### Source records
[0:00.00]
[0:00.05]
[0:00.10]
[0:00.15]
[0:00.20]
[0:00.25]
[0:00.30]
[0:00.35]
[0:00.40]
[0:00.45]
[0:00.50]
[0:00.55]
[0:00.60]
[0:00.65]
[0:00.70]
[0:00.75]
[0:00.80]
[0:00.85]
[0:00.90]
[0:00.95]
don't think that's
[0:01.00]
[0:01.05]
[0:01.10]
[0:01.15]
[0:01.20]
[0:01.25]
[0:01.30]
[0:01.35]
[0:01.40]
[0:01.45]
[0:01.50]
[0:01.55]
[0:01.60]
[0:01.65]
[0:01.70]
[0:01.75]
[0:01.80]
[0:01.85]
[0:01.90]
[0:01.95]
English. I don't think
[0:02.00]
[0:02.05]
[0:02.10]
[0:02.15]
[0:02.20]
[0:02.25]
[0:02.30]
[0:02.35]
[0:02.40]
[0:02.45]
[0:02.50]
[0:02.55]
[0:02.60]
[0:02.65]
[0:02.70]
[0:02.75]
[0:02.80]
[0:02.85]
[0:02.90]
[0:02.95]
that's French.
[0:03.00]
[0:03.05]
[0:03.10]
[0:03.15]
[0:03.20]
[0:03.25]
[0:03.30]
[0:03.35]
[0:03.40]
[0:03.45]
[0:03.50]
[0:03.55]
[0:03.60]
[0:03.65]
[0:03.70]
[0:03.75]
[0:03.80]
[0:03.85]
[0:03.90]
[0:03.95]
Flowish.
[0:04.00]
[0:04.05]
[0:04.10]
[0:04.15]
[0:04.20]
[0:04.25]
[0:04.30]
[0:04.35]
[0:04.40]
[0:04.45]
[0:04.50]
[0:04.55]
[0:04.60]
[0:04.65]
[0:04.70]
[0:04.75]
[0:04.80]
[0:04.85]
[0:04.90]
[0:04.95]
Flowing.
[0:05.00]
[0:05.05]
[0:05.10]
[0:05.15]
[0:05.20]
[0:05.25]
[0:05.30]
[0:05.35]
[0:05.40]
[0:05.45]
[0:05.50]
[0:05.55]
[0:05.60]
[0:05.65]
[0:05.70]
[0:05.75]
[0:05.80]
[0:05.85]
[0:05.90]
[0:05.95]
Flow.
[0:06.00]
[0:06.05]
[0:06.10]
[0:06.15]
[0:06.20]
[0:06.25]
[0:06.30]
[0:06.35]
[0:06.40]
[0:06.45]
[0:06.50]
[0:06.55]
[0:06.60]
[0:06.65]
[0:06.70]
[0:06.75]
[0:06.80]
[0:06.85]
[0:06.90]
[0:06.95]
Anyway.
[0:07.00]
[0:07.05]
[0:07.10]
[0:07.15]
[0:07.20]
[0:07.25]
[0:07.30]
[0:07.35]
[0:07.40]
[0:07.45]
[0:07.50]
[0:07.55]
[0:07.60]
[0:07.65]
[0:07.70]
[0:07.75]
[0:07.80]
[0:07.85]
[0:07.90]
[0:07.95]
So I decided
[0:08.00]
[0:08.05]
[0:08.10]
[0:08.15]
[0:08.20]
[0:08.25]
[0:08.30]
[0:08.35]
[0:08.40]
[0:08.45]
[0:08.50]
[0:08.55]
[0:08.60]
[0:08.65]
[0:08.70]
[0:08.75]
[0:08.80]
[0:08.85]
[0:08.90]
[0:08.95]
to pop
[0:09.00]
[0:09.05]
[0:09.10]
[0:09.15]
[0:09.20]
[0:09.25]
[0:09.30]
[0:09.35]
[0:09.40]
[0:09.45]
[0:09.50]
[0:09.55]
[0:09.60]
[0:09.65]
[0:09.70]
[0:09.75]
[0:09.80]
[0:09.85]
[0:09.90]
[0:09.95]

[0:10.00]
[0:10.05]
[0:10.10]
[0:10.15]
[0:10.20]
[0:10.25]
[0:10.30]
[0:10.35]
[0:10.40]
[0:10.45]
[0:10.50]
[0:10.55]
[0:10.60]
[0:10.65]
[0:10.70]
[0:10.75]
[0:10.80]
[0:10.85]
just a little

### What you should do
Extract every record and return it verbatim.

### Exercise result
[0:00.00]
[0:00.05]
[0:00.10]
[0:00.15]
[0:00.20]
[0:00.25]
[0:00.30]
[0:00.35]
[0:00.40]
[0:00.45]
[0:00.50]
[0:00.55]
[0:00.60]
[0:00.65]
[0:00.70]
[0:00.75]
[0:00.80]
[0:00.85]
[0:00.90]
[0:00.95]
don't think that's
[0:01.00]
[0:01.05]
[0:01.10]
[0:01.15]
[0:01.20]
[0:01.25]
[0:01.30]
[0:01.35]
[0:01.40]
[0:01.45]
[0:01.50]
[0:01.55]
[0:01.60]
[0:01.65]
[0:01.70]
[0:01.75]
[0:01.80]
[0:01.85]
[0:01.90]
[0:01.95]
English. I don't think
[0:02.00]
[0:02.05]
[0:02.10]
[0:02.15]
[0:02.20]
[0:02.25]
[0:02.30]
[0:02.35]
[0:02.40]
[0:02.45]
[0:02.50]
[0:02.55]
[0:02.60]
[0:02.65]
[0:02.70]
[0:02.75]
[0:02.80]
[0:02.85]
[0:02.90]
[0:02.95]
that's French.
[0:03.00]
[0:03.05]
[0:03.10]
[0:03.15]
[0:03.20]
[0:03.25]
[0:03.30]
[0:03.35]
[0:03.40]
[0:03.45]
[0:03.50]
[0:03.55]
[0:03.60]
[0:03.65]
[0:03.70]
[0:03.75]
[0:03.80]
[0:03.85]
[0:03.90]
[0:03.95]
Flowish.
[0:04.00]
[0:04.05]
[0:04.10]
[0:04.15]
[0:04.20]
[0:04.25]
[0:04.30]
[0:04.35]
[0:04.40]
[0:04.45]
[0:04.50]
[0:04.55]
[0:04.60]
[0:04.65]
[0:04.70]
[0:04.75]
[0:04.80]
[0:04.85]
[0:04.90]
[0:04.95]
Flowing.
[0:05.00]
[0:05.05]
[0:05.10]
[0:05.15]
[0:05.20]
[0:05.25]
[0:05.30]
[0:05.35]
[0:05.40]
[0:05.45]
[0:05.50]
[0:05.55]
[0:05.60]
[0:05.65]
[0:05.70]
[0:05.75]
[0:05.80]
[0:05.85]
[0:05.90]
[0:05.95]
Flow.
[0:06.00]
[0:06.05]
[0:06.10]
[0:06.15]
[0:06.20]
[0:06.25]
[0:06.30]
[0:06.35]
[0:06.40]
[0:06.45]
[0:06.50]
[0:06.55]
[0:06.60]
[0:06.65]
[0:06.70]
[0:06.75]
[0:06.80]
[0:06.85]
[0:06.90]
[0:06.95]
Anyway.
[0:07.00]
[0:07.05]
[0:07.10]
[0:07.15]
[0:07.20]
[0:07.25]
[0:07.30]
[0:07.35]
[0:07.40]
[0:07.45]
[0:07.50]
[0:07.55]
[0:07.60]
[0:07.65]
[0:07.70]
[0:07.75]
[0:07.80]
[0:07.85]
[0:07.90]
[0:07.95]
So I decided
[0:08.00]
[0:08.05]
[0:08.10]
[0:08.15]
[0:08.20]
[0:08.25]
[0:08.30]
[0:08.35]
[0:08.40]
[0:08.45]
[0:08.50]
[0:08.55]
[0:08.60]
[0:08.65]
[0:08.70]
[0:08.75]
[0:08.80]
[0:08.85]
[0:08.90]
[0:08.95]
to pop
[0:09.00]
[0:09.05]
[0:09.10]
[0:09.15]
[0:09.20]
[0:09.25]
[0:09.30]
[0:09.35]
[0:09.40]
[0:09.45]
[0:09.50]
[0:09.55]
[0:09.60]
[0:09.65]
[0:09.70]
[0:09.75]
[0:09.80]
[0:09.85]
[0:09.90]
[0:09.95]

[0:10.00]
[0:10.05]
[0:10.10]
[0:10.15]
[0:10.20]
[0:10.25]
[0:10.30]
[0:10.35]
[0:10.40]
[0:10.45]
[0:10.50]
[0:10.55]
[0:10.60]
[0:10.65]
[0:10.70]
[0:10.75]
[0:10.80]
[0:10.85]
just a little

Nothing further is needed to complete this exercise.